Personal motivation of my work,
and why do I practice architecture in the way I do.

There is a deeply personal reason behind my interest in carrying out my architectural practice as a social practice. As I explain in my personal statement, my family history begins with a handwritten note. It was a note that my grandfather, a white American whom I never met, and who apparently went by his initials F.D., sent to the family of my grandmother, Pastora, a young, black Colombian woman who had just passed away. In the note, F.D. instructed Pastora’s family to deliver their out-of-wedlock son to another woman, who had persuaded F.D. that she would take care of the child if F.D. gave her enough money for the task. Once she got the money, the woman left with my father, but later abandoned him. Unable to go back to his family, my father grew up homeless in a village in the Colombian Andes, far away from the Chocó lowland village of his mother.

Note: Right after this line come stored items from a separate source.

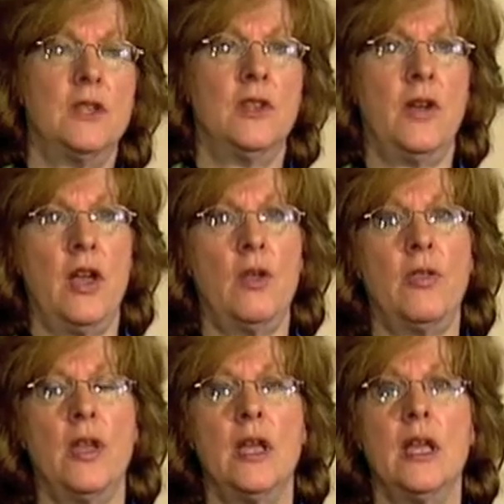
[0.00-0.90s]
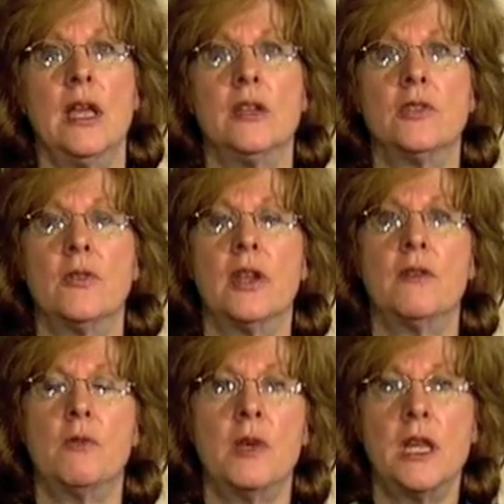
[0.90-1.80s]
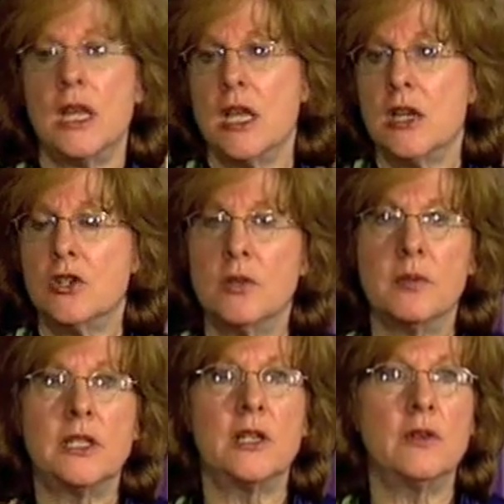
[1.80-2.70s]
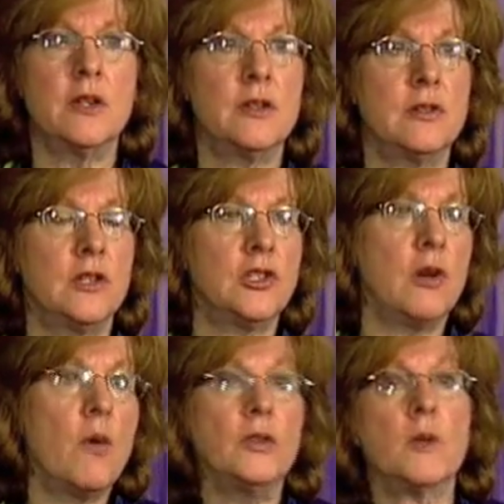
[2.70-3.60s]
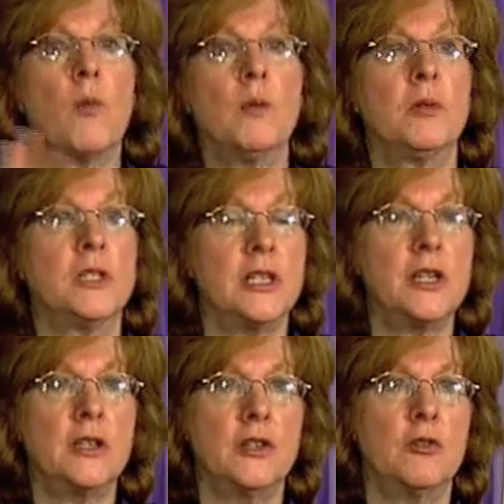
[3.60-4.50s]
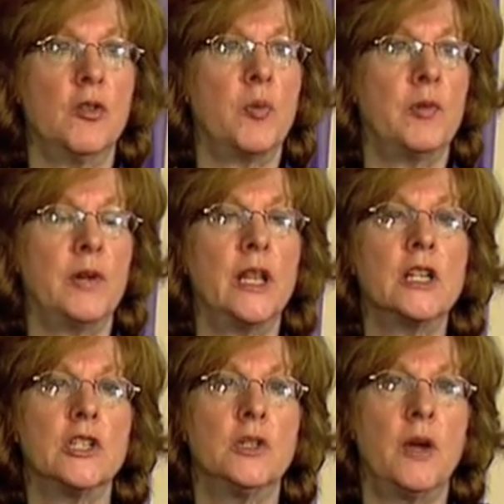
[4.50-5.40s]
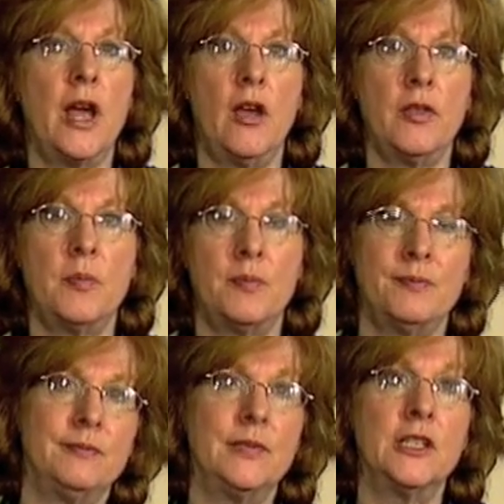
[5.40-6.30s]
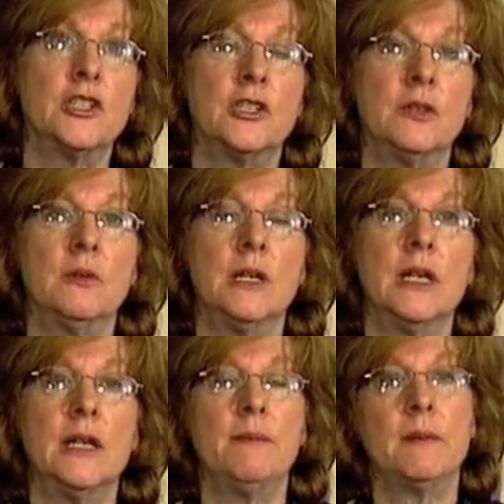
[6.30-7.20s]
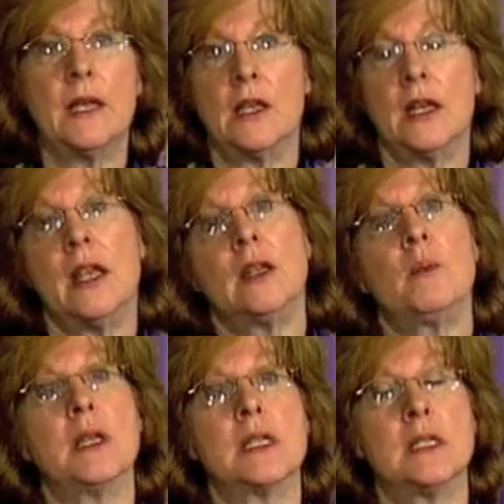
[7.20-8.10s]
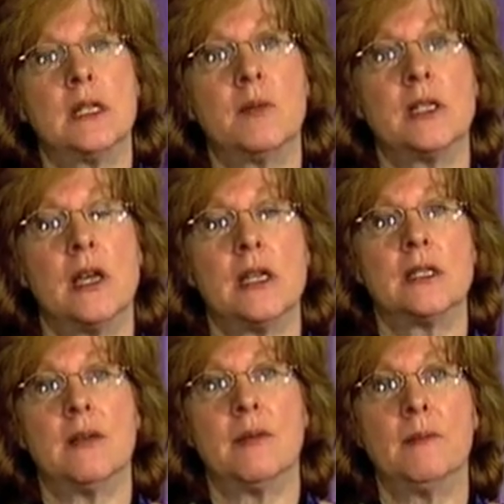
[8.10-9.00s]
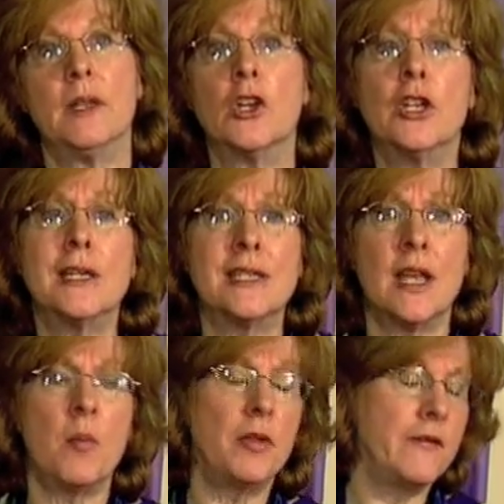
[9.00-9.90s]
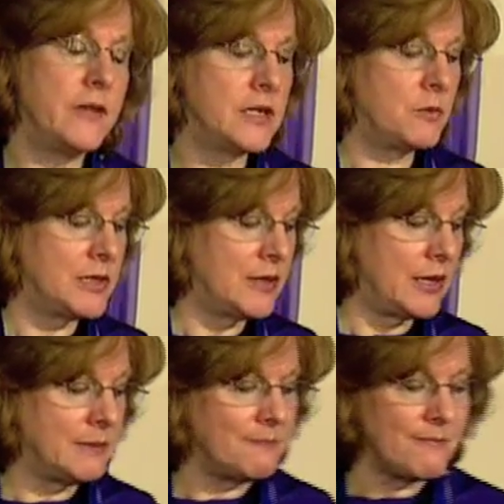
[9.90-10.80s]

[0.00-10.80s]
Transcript: and their health, so that if we do materials that show only one particular group in relation to a health issue, it can end up being stigmatizing. A good example of this was that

The story of my father had a profound effect on my life in many ways, starting with the practical side. I was raised in relative poverty, and ended up in architecture only for convenience: I was looking for job stability. However, the fact that my arrival in this field happened in such a detached way ultimately became the decisive factor that made me see architecture differently. Since my dream was never to become an architect, I did not have any idealized image of an artist-architect to pursue. I had never thought about myself as a “starchitect,” or any architect for that matter. Thus, I was free to explore alternatives within architectural practice that were less fashionable, such as working in sites of poverty.

Work in the field

Some aspects of my work in the field.

On the other hand, from the beginning of my architectural education, and continuing for years, I felt socially alienated from the field, which is generally a territory of privilege. I always felt like an outsider in architecture, and even today I continue to feel that way, although I no longer see this as a problem. After a few years in this practice, I realized that the best contribution I could make to architecture should be based on the experiences emerging from my own unique social history. This is why I embraced a socially-engaged design practice: I realized that my own spatial experience had endowed me with an understanding, and with that an ability, to more effectively address the main challenges of this area of work.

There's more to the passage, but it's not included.